Exercise => What you print should match the entries exactly, only without the pictures.

------ Data extract ------

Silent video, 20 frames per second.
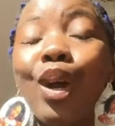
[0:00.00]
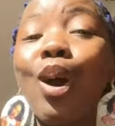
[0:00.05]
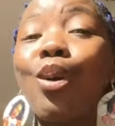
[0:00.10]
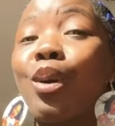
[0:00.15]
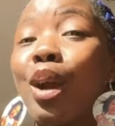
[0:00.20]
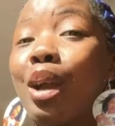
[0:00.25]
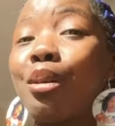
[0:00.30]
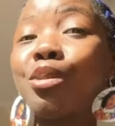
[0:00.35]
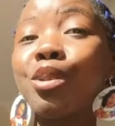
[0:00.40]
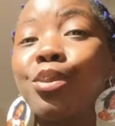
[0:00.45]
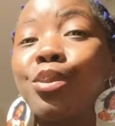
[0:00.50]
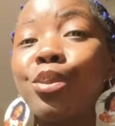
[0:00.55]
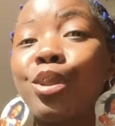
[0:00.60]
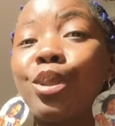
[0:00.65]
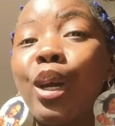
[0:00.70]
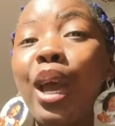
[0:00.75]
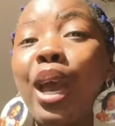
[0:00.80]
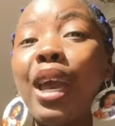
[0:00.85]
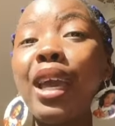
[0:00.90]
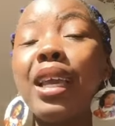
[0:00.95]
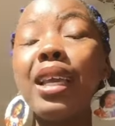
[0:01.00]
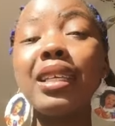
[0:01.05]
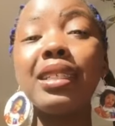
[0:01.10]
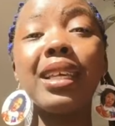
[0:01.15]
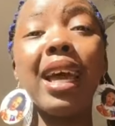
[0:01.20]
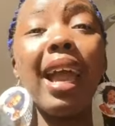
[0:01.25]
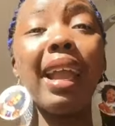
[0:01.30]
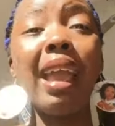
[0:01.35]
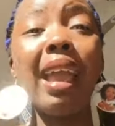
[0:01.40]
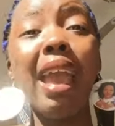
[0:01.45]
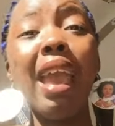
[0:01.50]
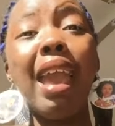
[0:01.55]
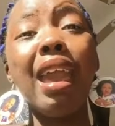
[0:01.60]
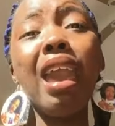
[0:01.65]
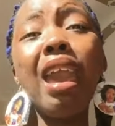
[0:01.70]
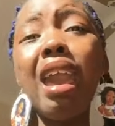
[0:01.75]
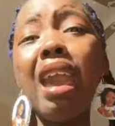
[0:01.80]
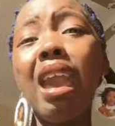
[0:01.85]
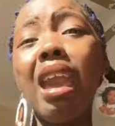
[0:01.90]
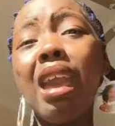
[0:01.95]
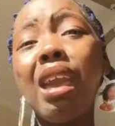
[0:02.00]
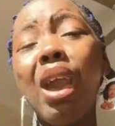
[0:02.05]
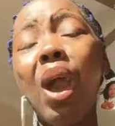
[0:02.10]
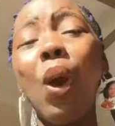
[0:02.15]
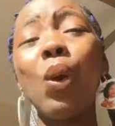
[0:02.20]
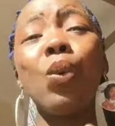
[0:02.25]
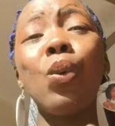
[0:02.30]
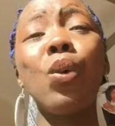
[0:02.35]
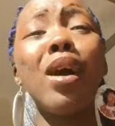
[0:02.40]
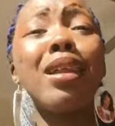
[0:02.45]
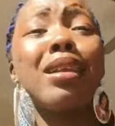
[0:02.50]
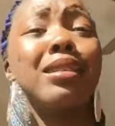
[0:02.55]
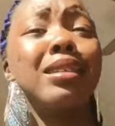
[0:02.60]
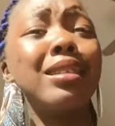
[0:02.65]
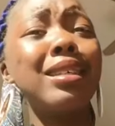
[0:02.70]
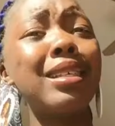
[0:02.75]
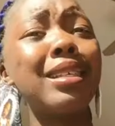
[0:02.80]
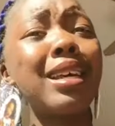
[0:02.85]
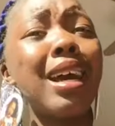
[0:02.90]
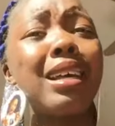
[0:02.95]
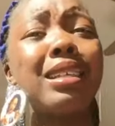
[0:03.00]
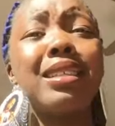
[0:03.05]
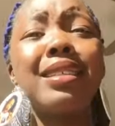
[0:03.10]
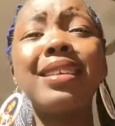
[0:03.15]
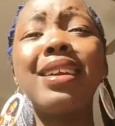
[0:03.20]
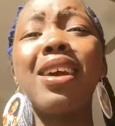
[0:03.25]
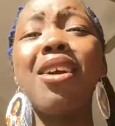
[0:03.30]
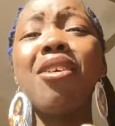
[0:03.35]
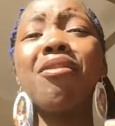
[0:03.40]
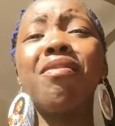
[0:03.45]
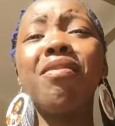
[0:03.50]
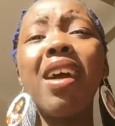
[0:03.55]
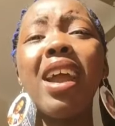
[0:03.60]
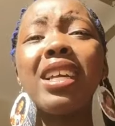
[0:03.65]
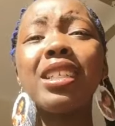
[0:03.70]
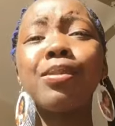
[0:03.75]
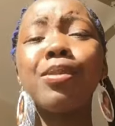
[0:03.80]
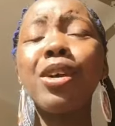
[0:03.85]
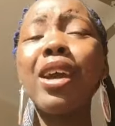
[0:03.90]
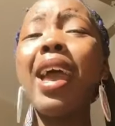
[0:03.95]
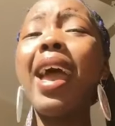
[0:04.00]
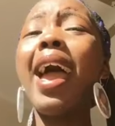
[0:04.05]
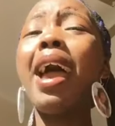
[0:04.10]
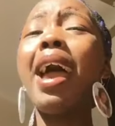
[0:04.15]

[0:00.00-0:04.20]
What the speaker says: Okay, boo-boo. He's like, hey, what is this I see on Facebook?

------

Written reply =>
Silent video, 20 frames per second.
[0:00.00]
[0:00.05]
[0:00.10]
[0:00.15]
[0:00.20]
[0:00.25]
[0:00.30]
[0:00.35]
[0:00.40]
[0:00.45]
[0:00.50]
[0:00.55]
[0:00.60]
[0:00.65]
[0:00.70]
[0:00.75]
[0:00.80]
[0:00.85]
[0:00.90]
[0:00.95]
[0:01.00]
[0:01.05]
[0:01.10]
[0:01.15]
[0:01.20]
[0:01.25]
[0:01.30]
[0:01.35]
[0:01.40]
[0:01.45]
[0:01.50]
[0:01.55]
[0:01.60]
[0:01.65]
[0:01.70]
[0:01.75]
[0:01.80]
[0:01.85]
[0:01.90]
[0:01.95]
[0:02.00]
[0:02.05]
[0:02.10]
[0:02.15]
[0:02.20]
[0:02.25]
[0:02.30]
[0:02.35]
[0:02.40]
[0:02.45]
[0:02.50]
[0:02.55]
[0:02.60]
[0:02.65]
[0:02.70]
[0:02.75]
[0:02.80]
[0:02.85]
[0:02.90]
[0:02.95]
[0:03.00]
[0:03.05]
[0:03.10]
[0:03.15]
[0:03.20]
[0:03.25]
[0:03.30]
[0:03.35]
[0:03.40]
[0:03.45]
[0:03.50]
[0:03.55]
[0:03.60]
[0:03.65]
[0:03.70]
[0:03.75]
[0:03.80]
[0:03.85]
[0:03.90]
[0:03.95]
[0:04.00]
[0:04.05]
[0:04.10]
[0:04.15]

[0:00.00-0:04.20]
What the speaker says: Okay, boo-boo. He's like, hey, what is this I see on Facebook?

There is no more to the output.